Re: [DFDL-WG] Issue 156 - ICU fallback mappings - character encoding/decoding errors - version 001

6 Dec 2011

      Hi Mike

I've taken a read through the proposal below. Very good summary of the 
problem. Comments in-line below.

Regards

Steve Hanson
Architect, Data Format Description Language (DFDL)
Co-Chair, OGF DFDL Working Group
IBM SWG, Hursley, UK
smh@uk.ibm.com
tel:+44-1962-815848

From:   Mike Beckerle <mbeckerle.dfdl@gmail.com>
To:     dfdl-wg@ogf.org
Date:   22/11/2011 19:30
Subject:        [DFDL-WG] Issue 156 - ICU fallback mappings - character 
encoding/decoding errors - version 001
Sent by:        dfdl-wg-bounces@ogf.org

Issue 156 - ICU fallback mappings - character encoding/decoding errors

Summary

DFDL currently does not have adequate capability to handle encoding and 
decoding errors. Language in the spec is incorrect/infeasible to 
implement. ICU provides mechanisms giving degree of control over this 
issue, the question is whether and how to embrace those mechanisms, or 
provide some other alternative solution.

Discussion

This language in section 4.1.2 about character set decoding/encoding just 
doesn't work:

This first part is unacceptable because it fails to specify what happens 
when the decoding fails because of errors. It specifies what to do when 
there is no mapping to Unicode (which is, frankly, a very unlikely 
situation today) meaning a character is legally decoded, but then has no 
mapping.

During parsing, characters whose value is unknown or unrepresentable in 
ISO 10646 are replaced by the Unicode Replacement Character U+FFFD. 

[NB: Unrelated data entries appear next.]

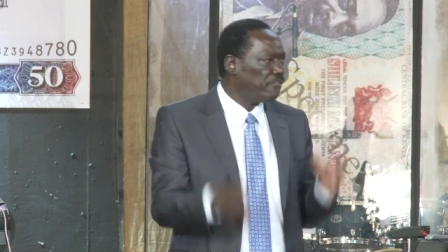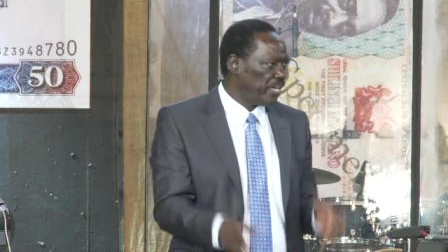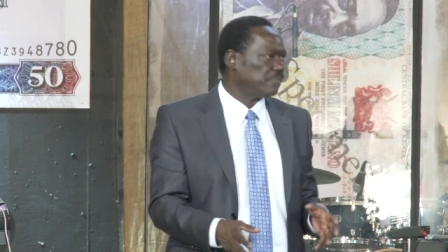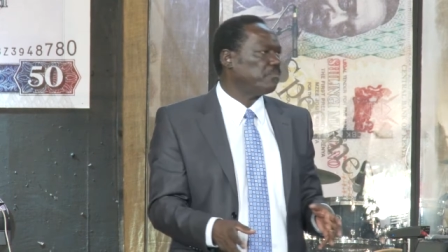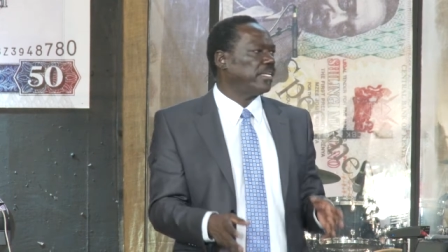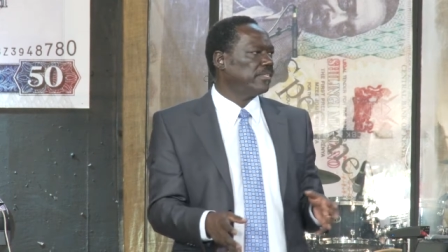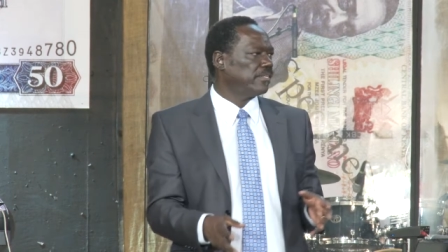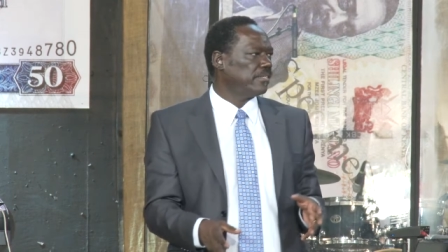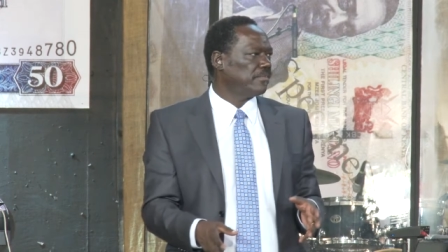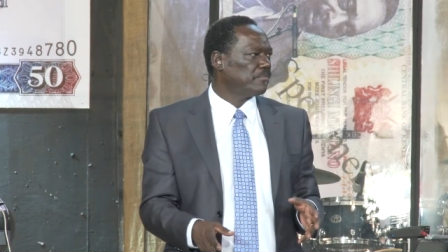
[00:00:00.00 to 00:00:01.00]

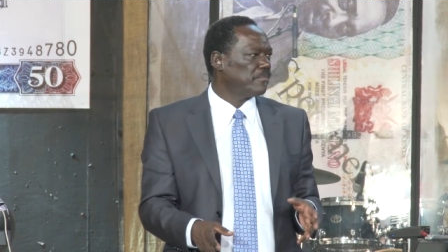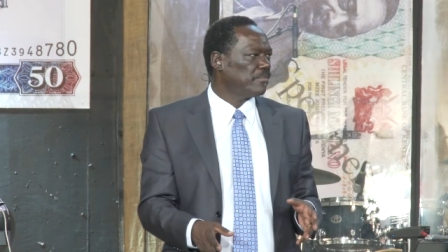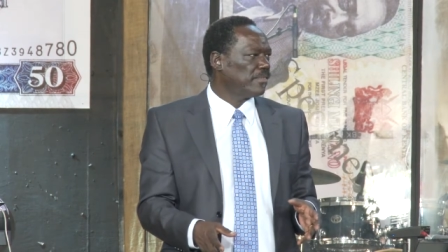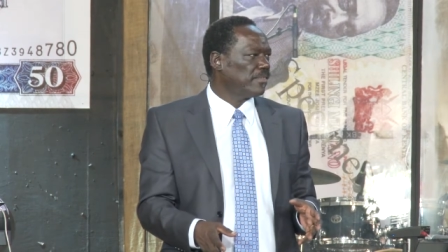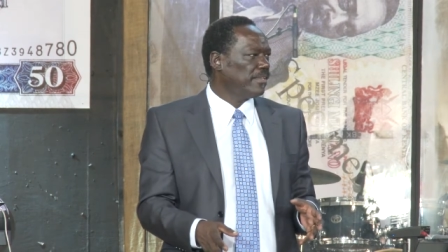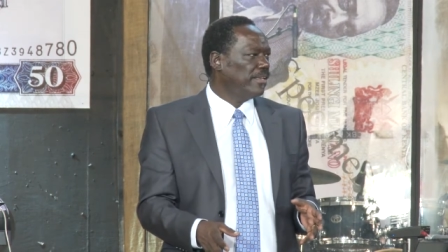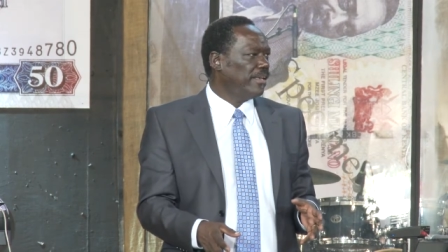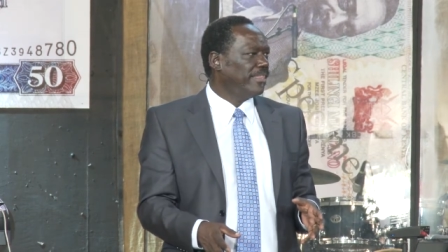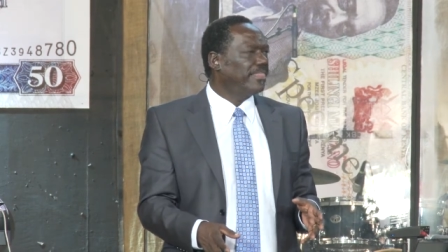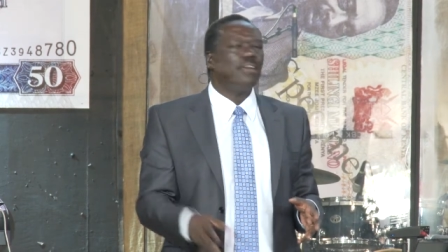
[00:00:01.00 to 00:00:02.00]
investment.
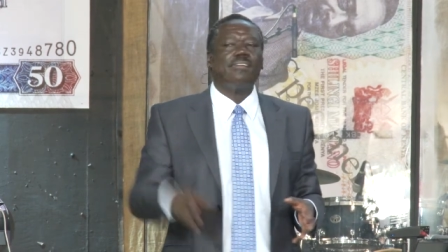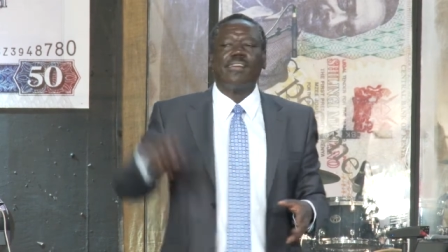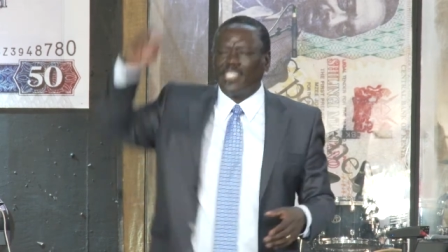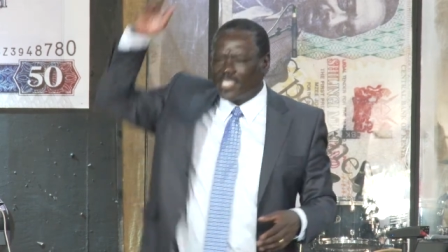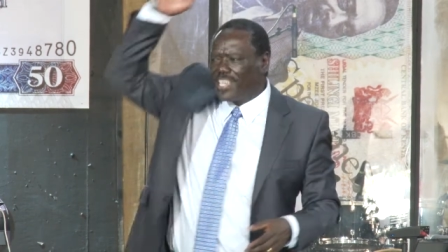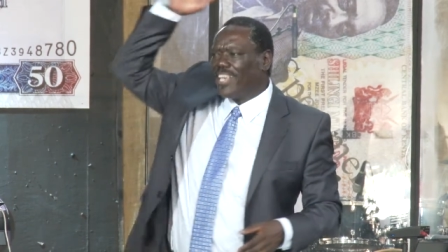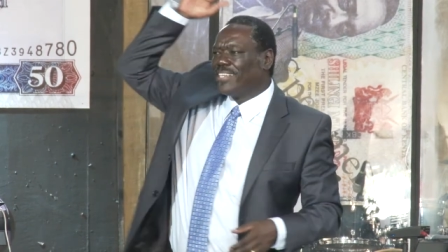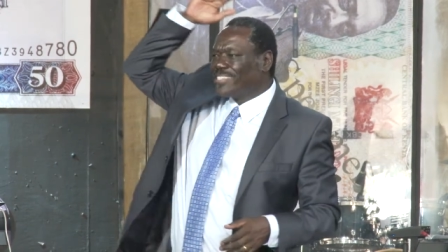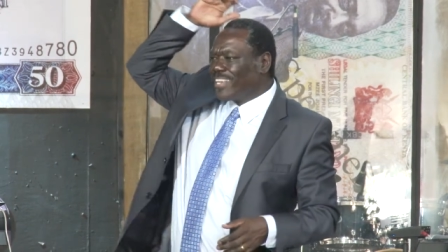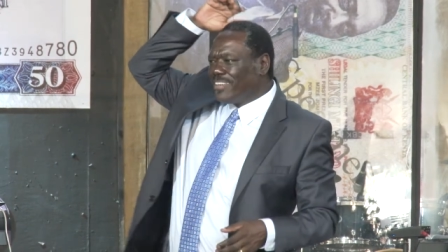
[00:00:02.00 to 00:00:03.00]
The
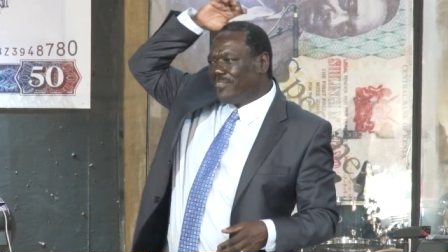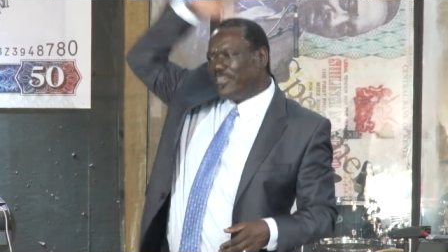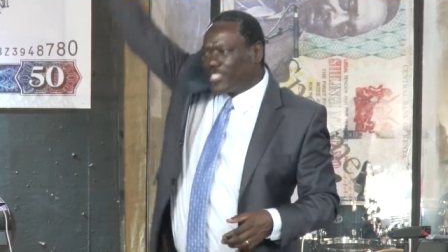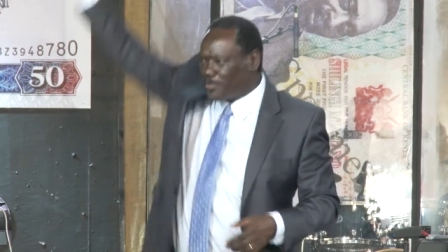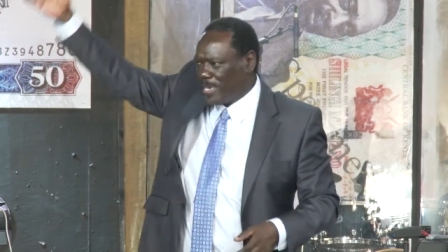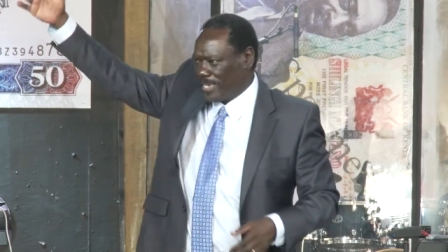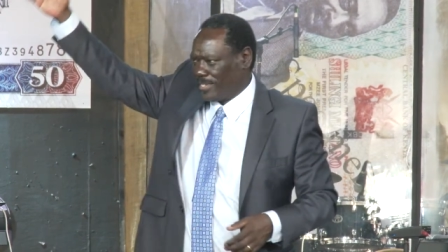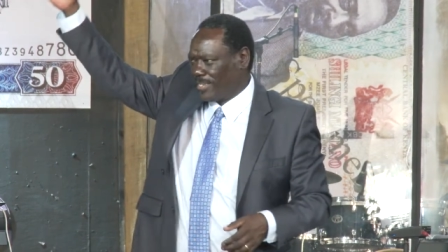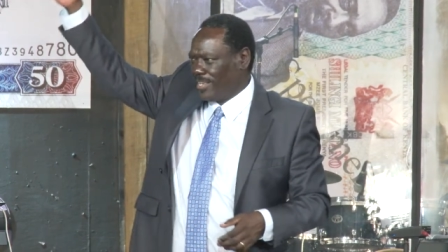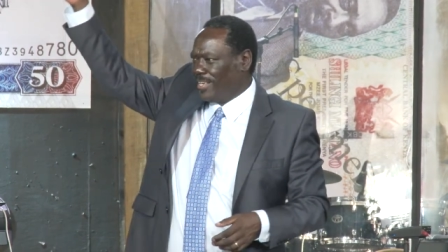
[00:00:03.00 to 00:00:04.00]
riskiest
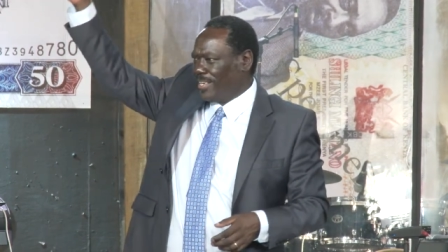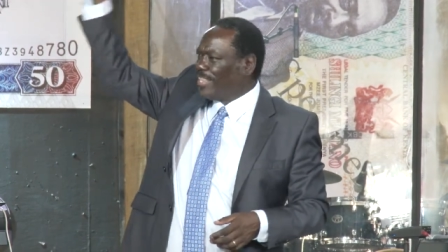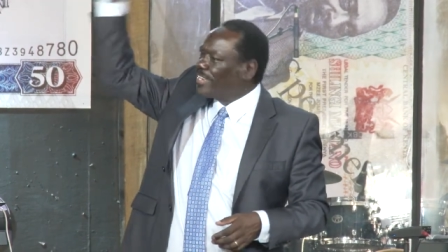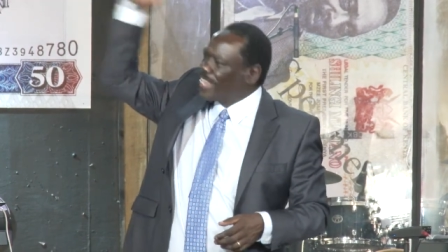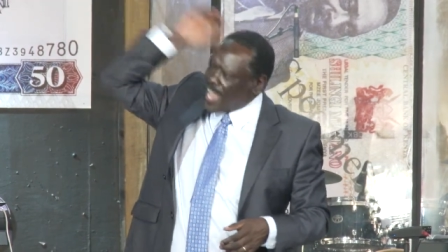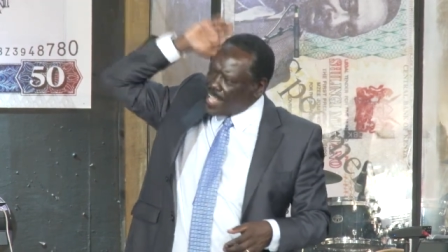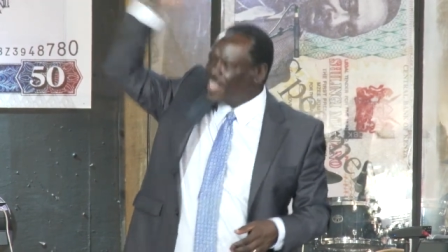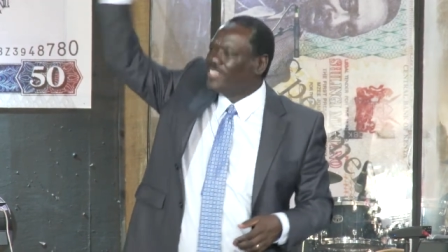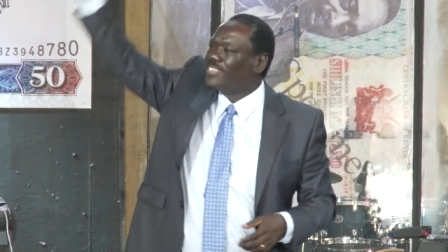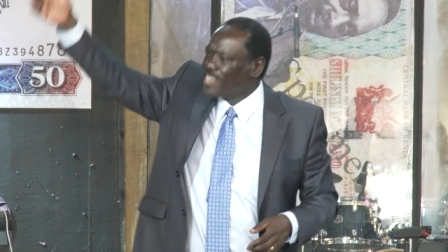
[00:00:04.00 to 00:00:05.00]
investment that
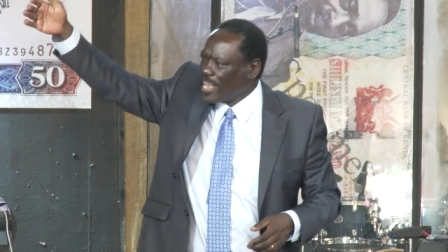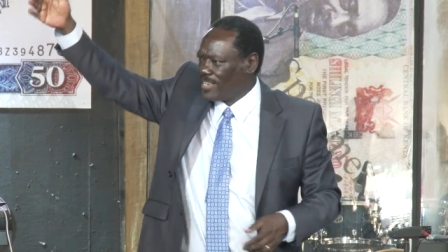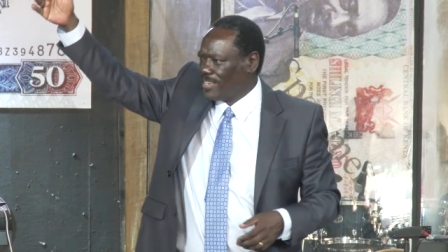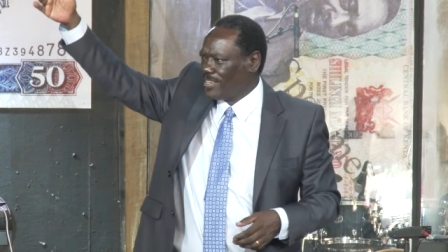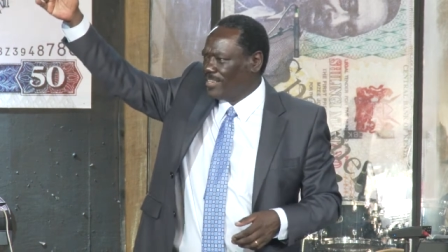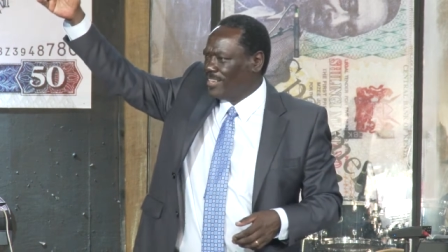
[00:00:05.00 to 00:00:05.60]
Kenyans like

This second part also fails to work:

During unparsing, characters that are unrepresentable in the target 
encoding will be replaced by the replacement character for that encoding.

Sounds symmetric and expedient, but the problem is that most character 
encodings have no reserved replacement character, and we expect that DFDL 
users will need a variety of different choices for how to deal with 
characters that cannot be encoded. 

The most general solution is to provide a table of what we can call 
fallback mappings which say what ISO 10646 characters translate into what 
character codes in the target character set. This is, in effect, 
specifying all or part of a table-driven character set encoder.

ICU provides a mechanism for this. DFDL could provide a mechanism for 
specifying these fallback mappings which can be converted by 
implementations into what the ICU libraries provide.

An implicit goal for DFDL is to take advantage of ICU so as to reduce 
implementation complexity.
SMH: We talk about ICU in the context of text number & calendar patterns, 
but not for encodings. We should change that.
A few concerns/issues we will discuss:
1.      Do we provide a "failure" option where a processing-error occurs 
rather than a substitution of a different character code?
2.      Do we require a default fallback mapping to be used for any 
character for which there is no other fallback? (Thereby making it 
possible to state that no processing error will occur.)
These issues are addressed in the suggested resolution below.

But first....

Some Useful Bits....

ICU lets you specify fallback mappings to be used when a primary encoding 
has no mapping. 

Example:

<UFFE4> \xFA\x55 
<UFFE5> \x81\x8F 
<UFFFD> \xFC\xFC

You also need the encoding name, but the lines above are ICU's notation 
for three individual fallback mappings.

Issue - you have to understand the encoding. You can't just easily specify 
that one character should be substituted when an unmapped character is 
encountered. An example of this is trying to round-trip data that has 
unmapped characters. On parsing, a Unicode string is created, and the 
Unicode Replacement Character with code 0xFFFD is substituted for any 
undefined characters. If we wish to round-trip this data back to the same 
external character encoding, we must say to what we want substituted for 
these 0xFFFD replacement characters in the output encoding.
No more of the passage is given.